DEDICAÇÃO EXCLUSIVA: UM REGIME DE SERVIDÃO?

20 maio
Família brasileira, por Jean Baptiste Debret.

Família brasileira, por Jean Baptiste Debret.

A nova legislação da carreira docente tem provocado, por suas sucessivas alterações, desentendimento nas universidades. No quesito “tabu” da retribuição pecuniária do docente em regime de dedicação exclusiva (DE) por ente distinto da Instituição Federal de Ensino (IFE), a Lei nº 12.772, de 28/12/2012 (http://www.planalto.gov.br/ccivil_03/_ato2011-2014/2012/lei/l12772.htm) permitia, no artigo VIII, “a retribuição pecuniária, na forma de pró-labore ou cachê pago diretamente ao docente por ente distinto da IFE, pela participação esporádica em assuntos de especialidade do docente, palestras, conferências, atividades artísticas e culturais devidamente autorizadas pela instituição de acordo com suas regras”. O artigo não limitava em horas essa participação esporádica.
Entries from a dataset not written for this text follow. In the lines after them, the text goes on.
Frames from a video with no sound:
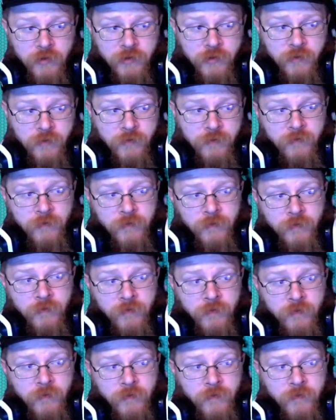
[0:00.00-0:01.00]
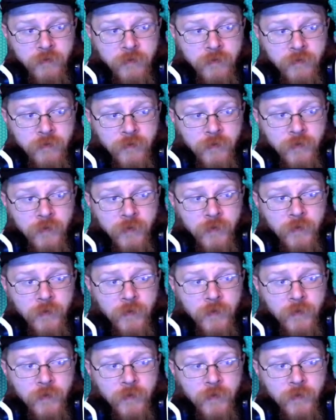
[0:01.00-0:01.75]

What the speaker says: [no speech]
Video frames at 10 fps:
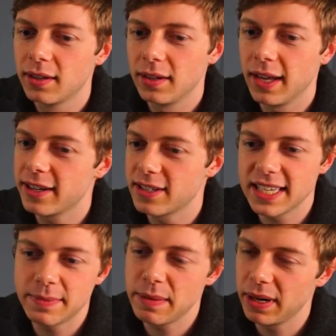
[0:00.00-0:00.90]
Like, because
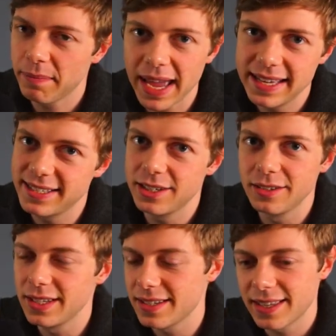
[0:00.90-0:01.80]
these people are paid to
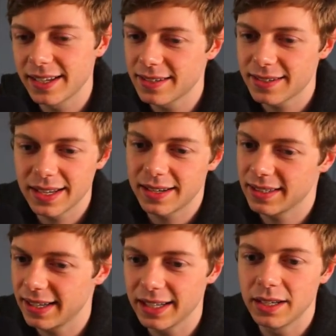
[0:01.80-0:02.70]
do these things. They're
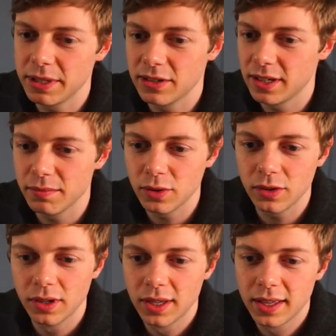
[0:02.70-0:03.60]
going to be doing
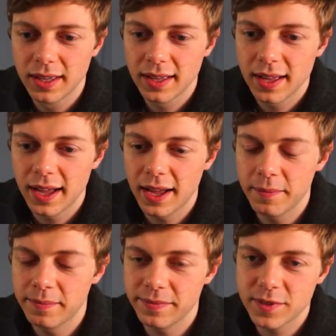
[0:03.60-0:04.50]
more.
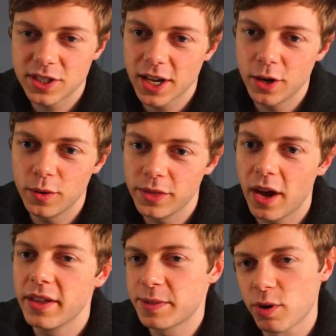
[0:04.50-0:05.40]
So,
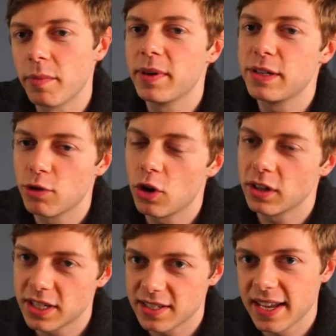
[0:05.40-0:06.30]
no, it's probably wrong
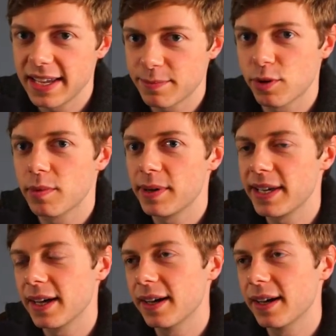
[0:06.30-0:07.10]
to say. It's probably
Na Mensagem nº 413, de 24/09/2013, o Ministério do Planejamento, Orçamento e Gestão vetou esse artigo por ele não impor um limite de horas a essas atividades remuneradas esporádicas, alegando que “a ausência desta limitação não condiz com a natureza do regime destes docentes que, justamente por conta de sua dedicação exclusiva, percebem remuneração mais vantajosa do que a de outros regimes de dedicação.” (http://www.planalto.gov.br/ccivil_03/_ato2011-2014/2013/Msg/VEP-413.htm).

Só que a nova redação do artigo VIII na Lei nº 12.863, de 24/09/2013, publicada no DOU de 25/09/2013, não se limitou a impor uma limitação de horas às atividades remuneradas dos docentes DE fora de suas IFES (de 30 a 120 vinte horas anuais), mas também redefiniu as atividades permitidas antes definidas como “palestras, conferências, atividades artísticas e culturais” como “colaboração esporádica de natureza científica ou tecnológica em assuntos de especialidade do docente, inclusive em polos de inovação tecnológica”. (http://www.revistajuridica.com.br/norma_integra.asp?id=16237).

A nova redação da Lei, alterando o tipo de trabalho esporádico remunerado permitido aos professores em regime DE deu margem a todo tipo de ilação. De fato, a nova redação desse quesito da Lei é um retrocesso. Parece haver uma tentativa de inibir as atividades extramuros dos professores das áreas de Humanas, Letras e Artes, como se o regime de dedicação exclusiva desses servidores fosse mesmo um regime de servidão, e a cultura pessoal, adquirida a elevados custos pelos docentes, devesse ser dada de graça à comunidade, ao contrário de outros serviços, de outras categorias profissionais.

Padeiros, encanadores ou taxistas teriam mais direitos que os docentes das IFEs, que ficam proibidos de “enricar”, ou seja, de ganhar uns trocados fora de seu salário fixo – fixo por anos a fio, independentemente da inflação que o devora, levando essa categoria a um endividamento que rende juros e mais juros a bancos públicos e privados? (Outras categorias se endividam, mas não estão proibidas de “enricar”).

E os professores das áreas de ciência e tecnologia teriam mais direitos que os professores das áreas de humanas, letras e artes – estes impedidos de cobrar por seus serviços, o que fere o princípio da isonomia universitária e inviabiliza as atividades artísticas e culturais (que não têm “natureza científica ou tecnológica”) dos docentes nos eventos programados por instituições que solicitam seus talentos e expertises?